Following system colour scheme Selected dark colour scheme Selected light colour scheme

Python Enhancement Proposals

PEP 692 – Using TypedDict for more precise **kwargs typing

Author:
Franek Magiera <framagie at gmail.com>
Sponsor:
Jelle Zijlstra <jelle.zijlstra at gmail.com>
Discussions-To:
Typing-SIG thread
Status:
Draft
Type:
Standards Track
Created:
29-May-2022
Python-Version:
3.12
Post-History:
29-May-2022

Table of Contents

Abstract

Currently **kwargs can be type hinted as long as all of the keyword arguments specified by them are of the same type. However, that behaviour can be very limiting. Therefore, in this PEP we propose a new way to enable more precise **kwargs typing. The new approach revolves around using TypedDict to type **kwargs that comprise keyword arguments of different types. It also involves introducing a grammar change and a new dunder __unpack__.

Motivation

Currently annotating **kwargs with a type T means that the kwargs type is in fact dict[str, T]. For example:

def foo(**kwargs: str) -> None: ...

means that all keyword arguments in foo are strings (i.e., kwargs is of type dict[str, str]). This behaviour limits the ability to type annotate **kwargs only to the cases where all of them are of the same type. However, it is often the case that keyword arguments conveyed by **kwargs have different types that are dependent on the keyword’s name. In those cases type annotating **kwargs is not possible. This is especially a problem for already existing codebases where the need of refactoring the code in order to introduce proper type annotations may be considered not worth the effort. This in turn prevents the project from getting all of the benefits that type hinting can provide. As a consequence, there has been a lot of discussion around supporting more precise **kwargs typing and it became a feature that would be valuable for a large part of the Python community.

Rationale

PEP 589 introduced the TypedDict type constructor that supports dictionary types consisting of string keys and values of potentially different types. A function’s keyword arguments represented by a formal parameter that begins with double asterisk, such as **kwargs, are received as a dictionary. Additionally, such functions are often called using unpacked dictionaries to provide keyword arguments. This makes TypedDict a perfect candidate to be used for more precise **kwargs typing. In addition, with TypedDict keyword names can be taken into account during static type analysis. However, specifying **kwargs type with a TypedDict means, as mentioned earlier, that each keyword argument specified by **kwargs is a TypedDict itself. For instance:

class Movie(TypedDict):
    name: str
    year: int

def foo(**kwargs: Movie) -> None: ...

means that each keyword argument in foo is itself a Movie dictionary that has a name key with a string type value and a year key with an integer type value. Therefore, in order to support specifying kwargs type as a TypedDict without breaking current behaviour, a new syntax has to be introduced.

Specification

To support the aforementioned use case we propose to use the double asterisk syntax inside of the type annotation. The required grammar change is discussed in more detail in section Grammar Changes. Continuing the previous example:

def foo(**kwargs: **Movie) -> None: ...

would mean that the **kwargs comprise two keyword arguments specified by Movie (i.e. a name keyword of type str and a year keyword of type int). This indicates that the function should be called as follows:

kwargs: Movie = {name: "Life of Brian", year: 1979}

foo(**kwargs)                               # OK!
foo(name="The Meaning of Life", year=1983)  # OK!

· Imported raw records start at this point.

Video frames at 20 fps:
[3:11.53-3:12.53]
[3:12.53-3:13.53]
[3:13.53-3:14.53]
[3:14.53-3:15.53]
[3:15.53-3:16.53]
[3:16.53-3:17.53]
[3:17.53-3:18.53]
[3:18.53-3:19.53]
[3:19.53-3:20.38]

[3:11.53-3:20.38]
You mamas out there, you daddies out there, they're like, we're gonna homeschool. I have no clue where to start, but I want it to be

Inside the function itself, the type checkers should treat the kwargs parameter as a TypedDict:

def foo(**kwargs: **Movie) -> None:
    assert_type(kwargs, Movie)  # OK!

Using the new annotation will not have any runtime effect - it should only be taken into account by type checkers. Any mention of errors in the following sections relates to type checker errors.

Function calls with standard dictionaries

Calling a function that has **kwargs typed using the **kwargs: **Movie syntax with a dictionary of type dict[str, object] must generate a type checker error. On the other hand, the behaviour for functions using standard, untyped dictionaries can depend on the type checker. For example:

def foo(**kwargs: **Movie) -> None: ...

movie: dict[str, object] = {"name": "Life of Brian", "year": 1979}
foo(**movie)  # WRONG! Movie is of type dict[str, object]

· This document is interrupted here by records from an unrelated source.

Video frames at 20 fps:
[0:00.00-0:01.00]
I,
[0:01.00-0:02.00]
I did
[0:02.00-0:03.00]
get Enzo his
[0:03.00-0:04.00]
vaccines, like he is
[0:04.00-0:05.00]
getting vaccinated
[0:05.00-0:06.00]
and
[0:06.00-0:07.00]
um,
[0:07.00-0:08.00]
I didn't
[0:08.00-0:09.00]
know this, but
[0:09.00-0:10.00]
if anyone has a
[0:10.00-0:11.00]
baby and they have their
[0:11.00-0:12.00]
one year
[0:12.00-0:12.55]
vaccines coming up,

typed_movie: Movie = {"name": "The Meaning of Life", "year": 1983}
foo(**typed_movie)  # OK!

another_movie = {"name": "Life of Brian", "year": 1979}
foo(**another_movie)  # Depends on the type checker.

Keyword collisions

A TypedDict that is used to type **kwargs could potentially contain keys that are already defined in the function’s signature. If the duplicate name is a standard argument, an error should be reported by type checkers. If the duplicate name is a positional only argument, no errors should be generated. For example:

def foo(name, **kwargs: **Movie) -> None: ...     # WRONG! "name" will
                                                  # always bind to the
                                                  # first parameter.

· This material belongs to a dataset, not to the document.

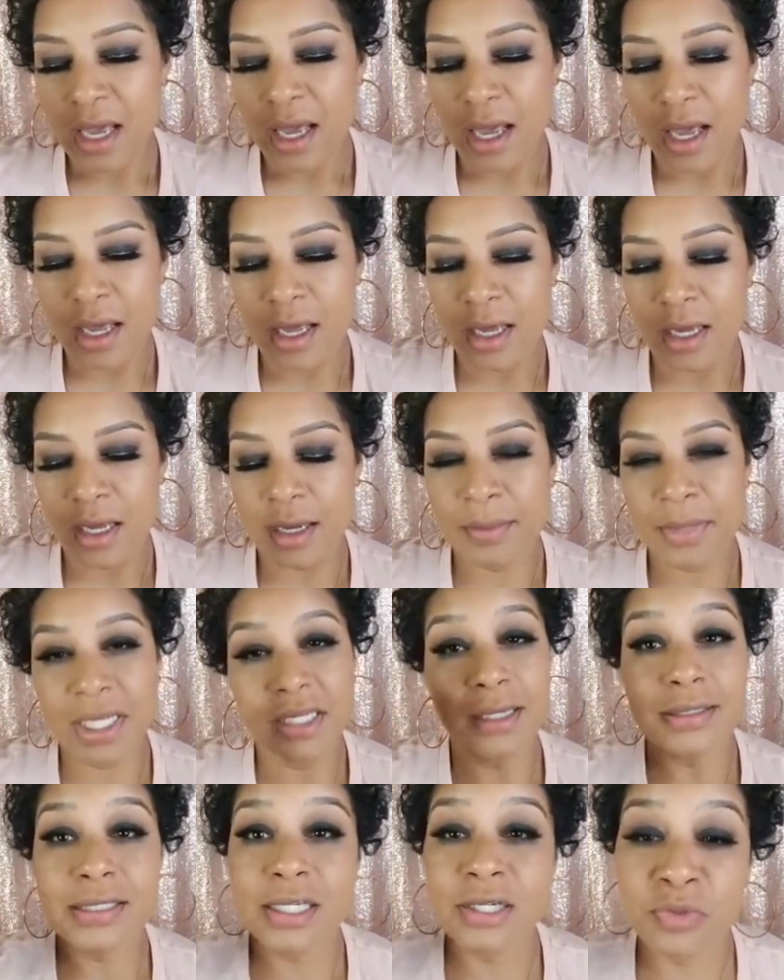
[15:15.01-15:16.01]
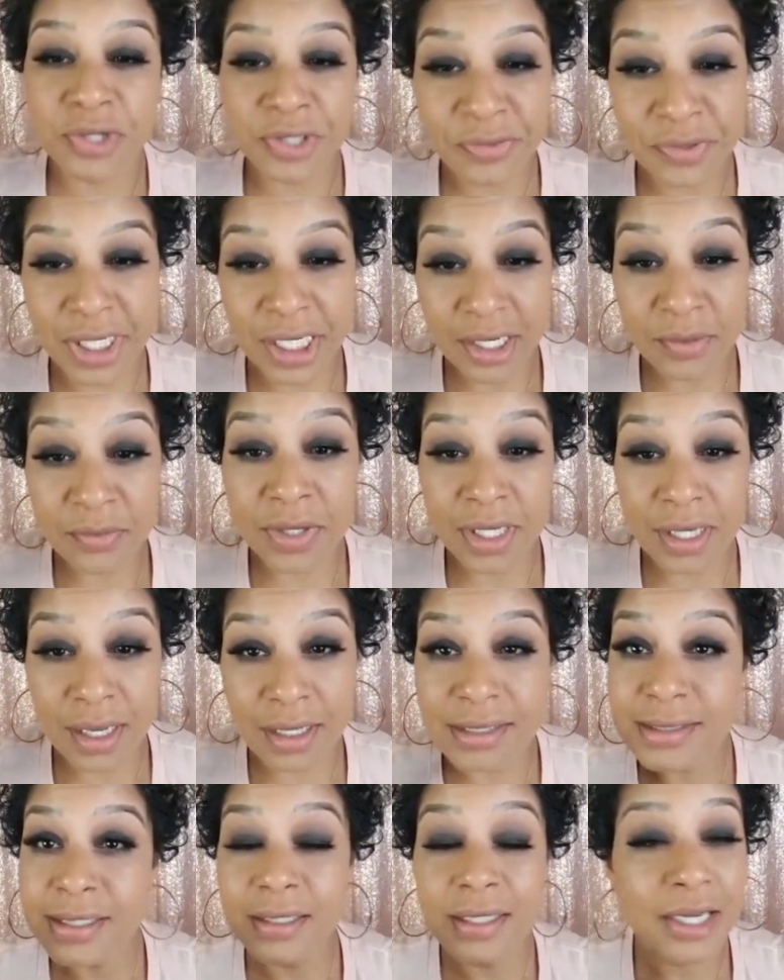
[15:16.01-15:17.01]
And y'all tell Riri,
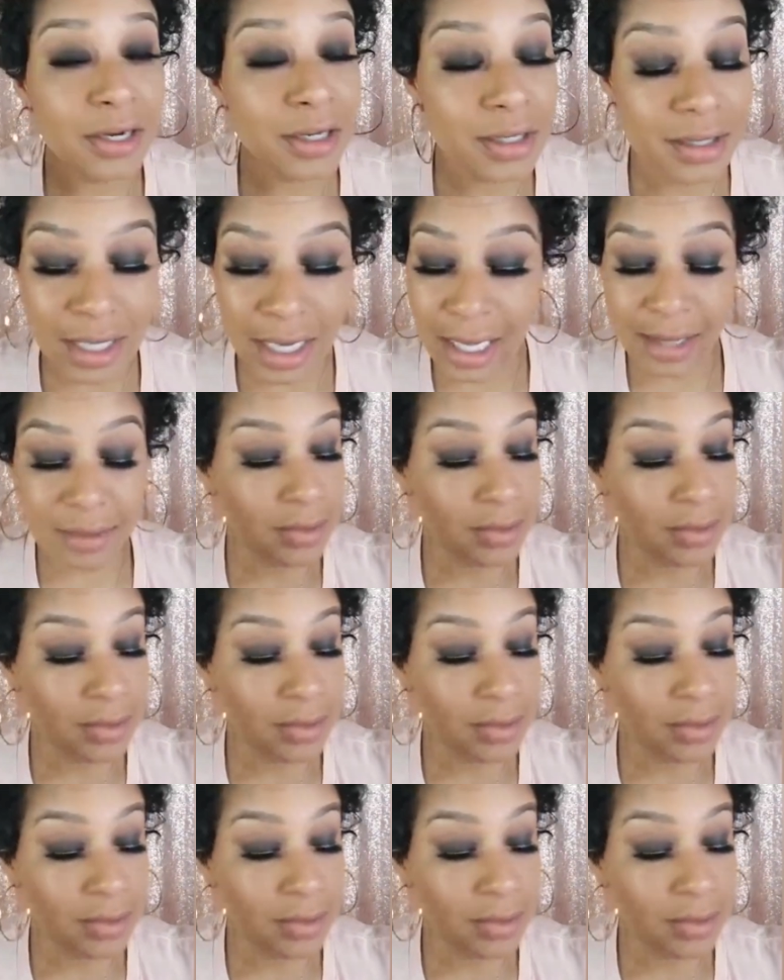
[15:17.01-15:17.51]
Rihanna, tell that girl,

def foo(name, /, **kwargs: **Movie) -> None: ...  # OK! "name" is a
                                                  # positional argument,
                                                  # so **kwargs can contain
                                                  # a "name" keyword.

Required and non-required keys

By default all keys in a TypedDict are required. This behaviour can be overridden by setting the dictionary’s total parameter as False. Moreover, PEP 655 introduced new type qualifiers - typing.Required and typing.NotRequired - that enable specifying whether a particular key is required or not:

class Movie(TypedDict):
    title: str
    year: NotRequired[int]

When using a TypedDict to type **kwargs all of the required and non-required keys should correspond to required and non-required function keyword parameters. Therefore, if a required key is not supported by the caller, then an error must be reported by type checkers.

Assignment

Assignments of a function typed with the **kwargs: **Movie construct and another callable type should pass type checking only if they are compatible. This can happen for the scenarios described below.

Source and destination contain **kwargs

Both destination and source functions have a **kwargs: **TypedDict parameter and the destination function’s TypedDict is assignable to the source function’s TypedDict and the rest of the parameters are compatible:

class Animal(TypedDict):
    name: str

class Dog(Animal):
    breed: str

def accept_animal(**kwargs: **Animal): ...
def accept_dog(**kwargs: **Dog): ...

accept_dog = accept_animal  # OK! Expression of type Dog can be
                            # assigned to a variable of type Animal.

accept_animal = accept_dog  # WRONG! Expression of type Animal
                            # cannot be assigned to a variable of type Dog.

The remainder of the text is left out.